Kutai Barat – Aktivitas penambangan emas yang diduga ilegal di Kampung Tutung, Kecamatan Linggang Bigung, Kabupaten Kutai Barat (Kubar), semakin marak. Yang lebih mencengangkan, alat berat terus berdatangan tanpa adanya tindakan dari aparat terkait, seolah-olah kegiatan ini mendapat perlindungan.
Seorang warga Kampung Tutung, Sarmansyah, mengungkapkan keprihatinannya atas situasi ini. “Info terbaru pagi ini, tadi malam alat berat datang lagi, posisinya dekat rumah Petinggi Tutung,” ujarnya kepada media ini, Sabtu (1/3/2024) siang.
Menurutnya, belum jelas arah penggunaan alat berat tersebut, namun kehadirannya semakin menegaskan bahwa aktivitas tambang emas ilegal di daerah itu kian masif.
Sebagai mantan Kepala Adat Kampung Tutung, Sarmansyah mengaku geram. Ia sebelumnya menyoroti tambang ilegal di Kampung Kelian, namun kini masalah yang sama terjadi di kampungnya sendiri. Bahkan, ia telah menyurati dinas terkait, namun tidak mendapatkan respons.
“Tambang diduga ilegal merajalela di Kampung Tutung, aparat terkait menutup mata!” tegasnya.
Tak tinggal diam, ia pun berencana mengirimkan surat langsung kepada Presiden RI, Prabowo Subianto. “Saya malam nanti tulis surat cinta (red: laporan) untuk bapak Prabowo, kang,” katanya dengan nada kecewa.
Kepala Adat Kampung Tutung Minta Aktivitas Tambang Dihentikan
Dilansir dari ReportaseExpose.com, Kepala Adat Kampung Tutung, Yohanes, dengan tegas meminta agar aktivitas penambangan emas ilegal segera dihentikan karena dampak negatifnya terhadap lingkungan serta infrastruktur desa.
“Kami meminta agar aktivitas ini dihentikan. Semua aparat di kampung yang terlibat harus menghentikan, dan pemerintah harus melarang keras orang-orang yang bekerja di lokasi ini,” ujar Yohanes, Senin (24/2/2025).
Selain merusak lingkungan, Yohanes juga menyoroti rusaknya jalan menuju kawasan wisata akibat penggunaan alat berat oleh para penambang.

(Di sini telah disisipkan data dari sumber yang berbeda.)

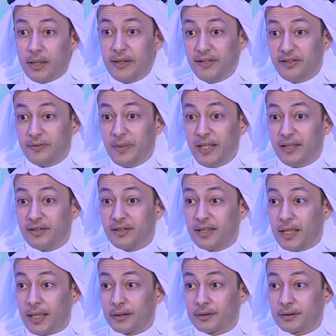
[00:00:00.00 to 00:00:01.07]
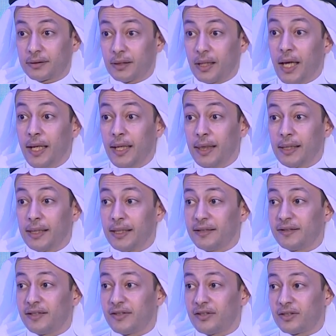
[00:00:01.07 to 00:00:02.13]
This means that healthcare
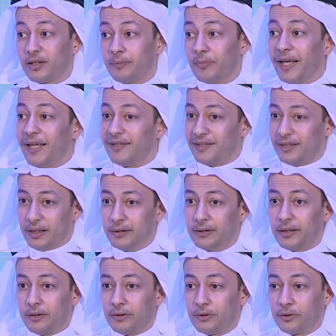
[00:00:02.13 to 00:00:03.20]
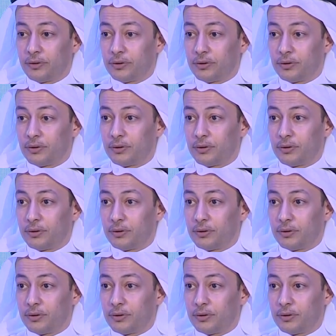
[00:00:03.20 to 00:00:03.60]
system is ready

“Jalan ke tempat wisata sudah rusak parah. Kami meminta agar jalan dari Kampung Tutung hingga Sungai Kelian segera diperbaiki. Ini bukan hanya untuk kepentingan adat, tapi untuk masyarakat banyak,” tambahnya.
Menurut Yohanes, jika kawasan tersebut dikembangkan sebagai destinasi wisata, dampak ekonominya akan jauh lebih besar dibanding tambang emas ilegal.

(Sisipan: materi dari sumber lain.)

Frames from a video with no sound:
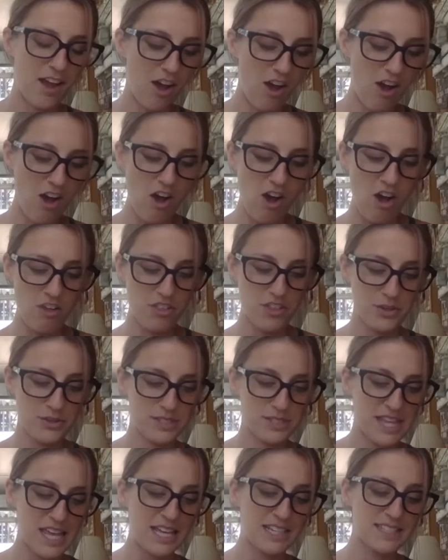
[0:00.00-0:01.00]
all
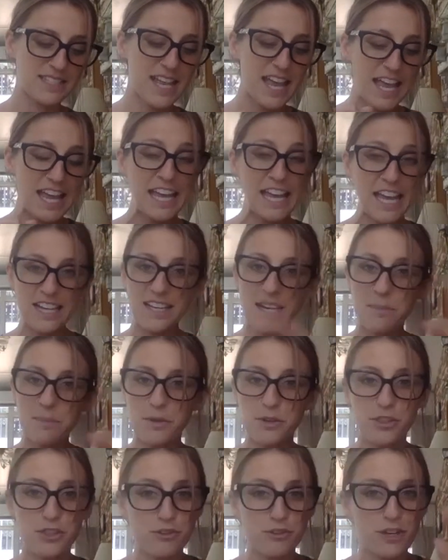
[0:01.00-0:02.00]
those things. And
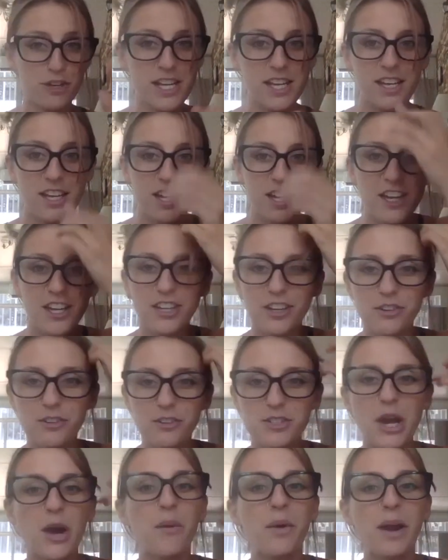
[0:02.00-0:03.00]
number three, you
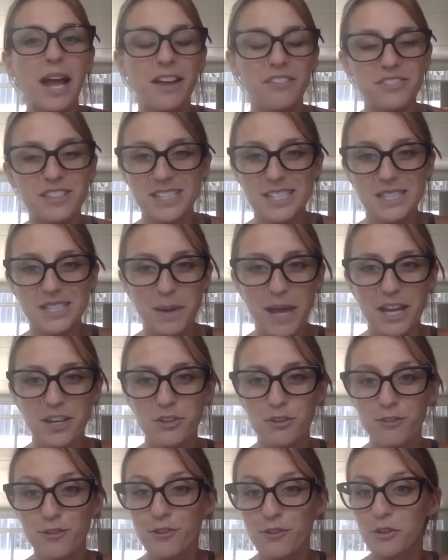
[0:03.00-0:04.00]
don't have to
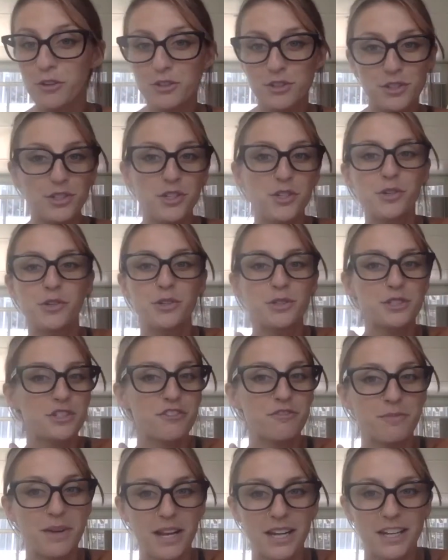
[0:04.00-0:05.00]
spend oodles and noodles
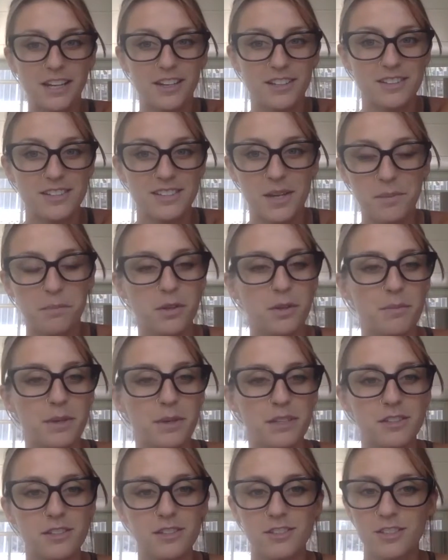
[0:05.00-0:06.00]
of money on
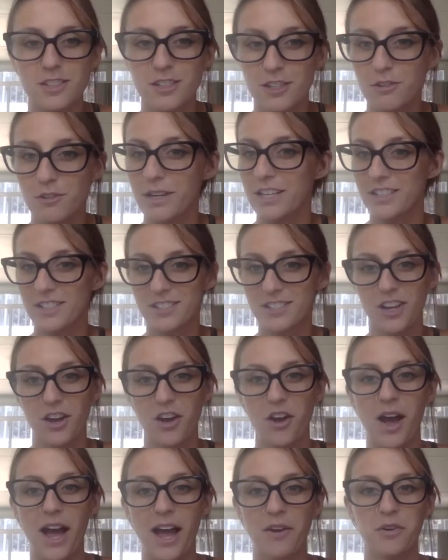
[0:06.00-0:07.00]
supplements to do it. So
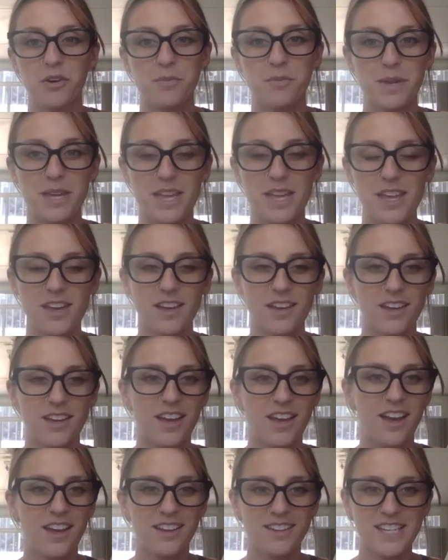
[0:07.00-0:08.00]
I will be
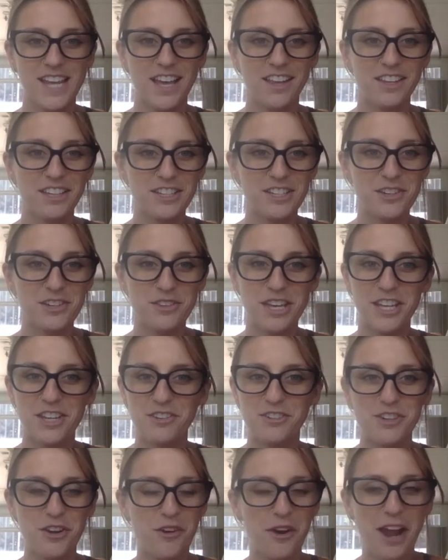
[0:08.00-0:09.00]
telling you that
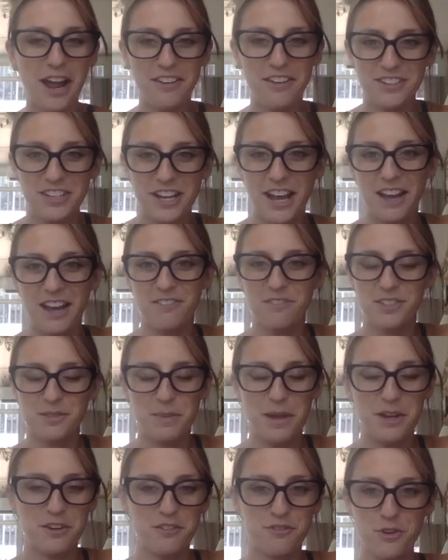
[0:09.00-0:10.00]
you don't have to
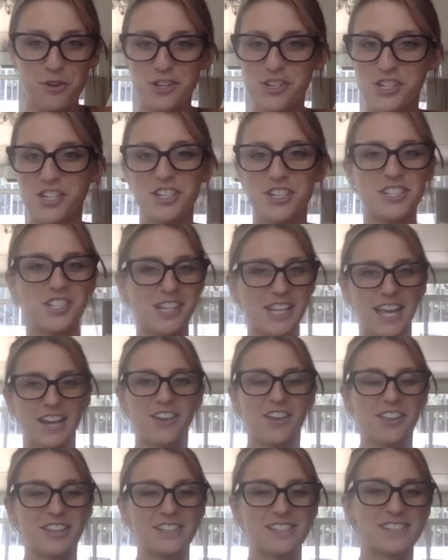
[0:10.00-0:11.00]
spend a fortune to get
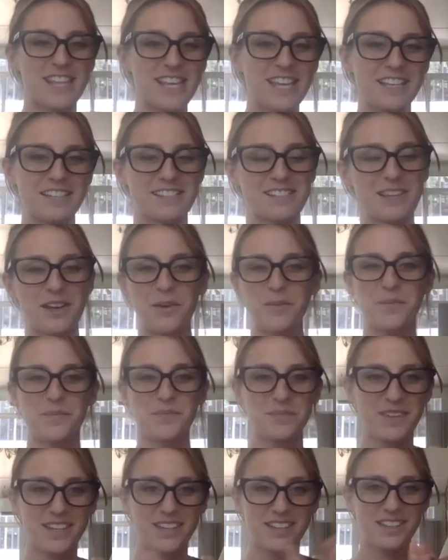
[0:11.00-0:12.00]
all these things. So
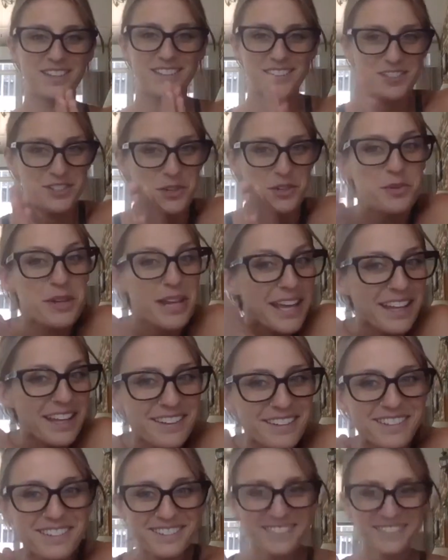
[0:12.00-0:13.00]
tune
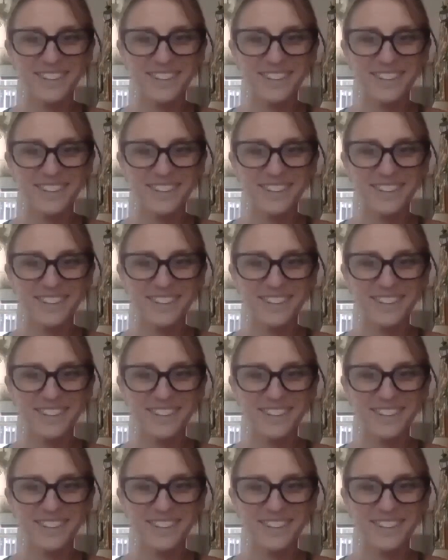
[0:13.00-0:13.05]
in.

“Jika ini jadi tempat wisata, warga bisa buka warung dan berjualan, sehingga ekonomi masyarakat lebih berkembang,” ungkapnya.

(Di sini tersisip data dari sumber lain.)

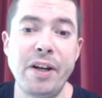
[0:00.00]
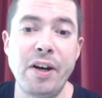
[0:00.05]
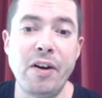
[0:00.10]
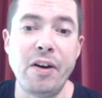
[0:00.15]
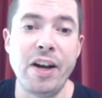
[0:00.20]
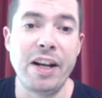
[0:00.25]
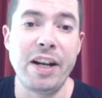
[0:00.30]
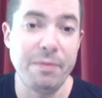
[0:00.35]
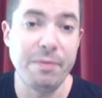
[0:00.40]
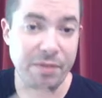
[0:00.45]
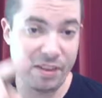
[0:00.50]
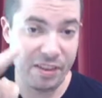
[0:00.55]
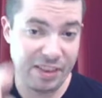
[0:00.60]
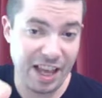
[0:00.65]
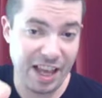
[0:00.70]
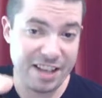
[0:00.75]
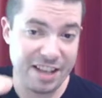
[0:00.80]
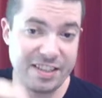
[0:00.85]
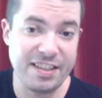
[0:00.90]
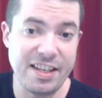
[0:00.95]
All right,
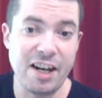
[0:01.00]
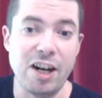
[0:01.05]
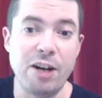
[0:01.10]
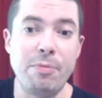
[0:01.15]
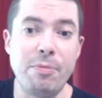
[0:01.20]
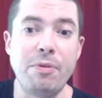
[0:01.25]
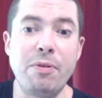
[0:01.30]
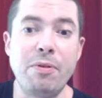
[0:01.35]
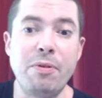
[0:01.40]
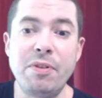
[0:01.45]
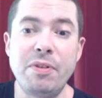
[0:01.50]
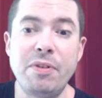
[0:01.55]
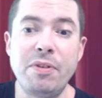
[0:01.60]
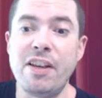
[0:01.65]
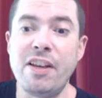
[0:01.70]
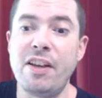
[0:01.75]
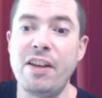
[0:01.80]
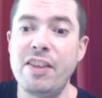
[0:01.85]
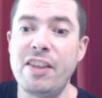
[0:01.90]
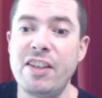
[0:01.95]
that's terrible.
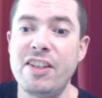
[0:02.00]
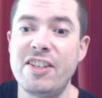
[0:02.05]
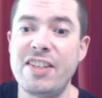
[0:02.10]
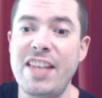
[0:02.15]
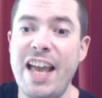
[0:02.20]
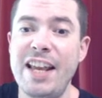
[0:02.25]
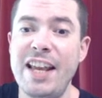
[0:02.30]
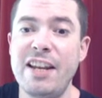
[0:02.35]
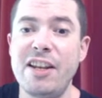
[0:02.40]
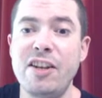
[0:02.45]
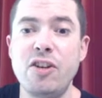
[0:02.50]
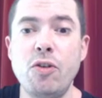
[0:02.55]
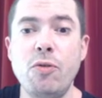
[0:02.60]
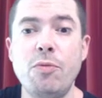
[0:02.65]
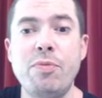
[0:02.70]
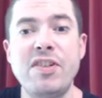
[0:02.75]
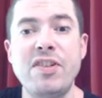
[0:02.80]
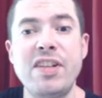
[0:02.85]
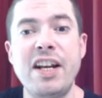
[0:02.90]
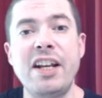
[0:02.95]
So the standard you're
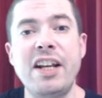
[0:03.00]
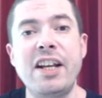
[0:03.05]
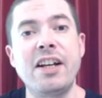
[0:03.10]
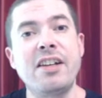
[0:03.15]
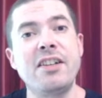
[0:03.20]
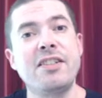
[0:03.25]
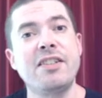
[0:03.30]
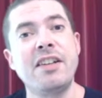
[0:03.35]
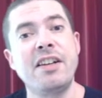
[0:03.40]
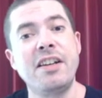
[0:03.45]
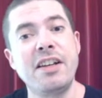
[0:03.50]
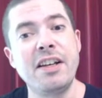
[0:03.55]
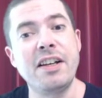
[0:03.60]
presenting us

Namun, yang mengkhawatirkan adalah bahwa aktivitas tambang ini dilakukan tanpa izin dari lembaga adat maupun pemerintah setempat. Yohanes pun merasa was-was jika namanya terseret dalam praktik ilegal ini.
“Saya tidak pernah menerima satu sen pun dari mereka. Saya justru khawatir nanti ada yang menuduh saya terlibat,” tuturnya.
Hukum Dilanggar, Aparat Diam?
Aktivitas tambang emas ilegal ini jelas melanggar hukum, terutama Pasal 161 UU Nomor 3 Tahun 2020 Jo Nomor 4 Tahun 2009 tentang Pertambangan Mineral dan Batubara, yang mengatur sanksi bagi kegiatan pertambangan tanpa izin.
Namun ironisnya, hingga kini belum ada tindakan nyata dari aparat terkait, meskipun dampak lingkungannya sudah jelas terlihat.
Media ini telah mencoba menghubungi Petinggi Kampung Tutung melalui telepon dan WhatsApp untuk meminta klarifikasi, namun hingga berita ini ditayangkan, belum ada respons dari yang bersangkutan.
Bahkan, beredar informasi bahwa sang Petinggi justru ikut terlibat dalam aktivitas tambang emas ilegal ini.
Apakah aparat benar-benar menutup mata? Ataukah ada kepentingan yang lebih besar di balik aktivitas tambang ilegal ini?
Masyarakat kini menunggu tindakan tegas dari pemerintah dan aparat penegak hukum sebelum kerusakan semakin parah dan menelan lebih banyak korban.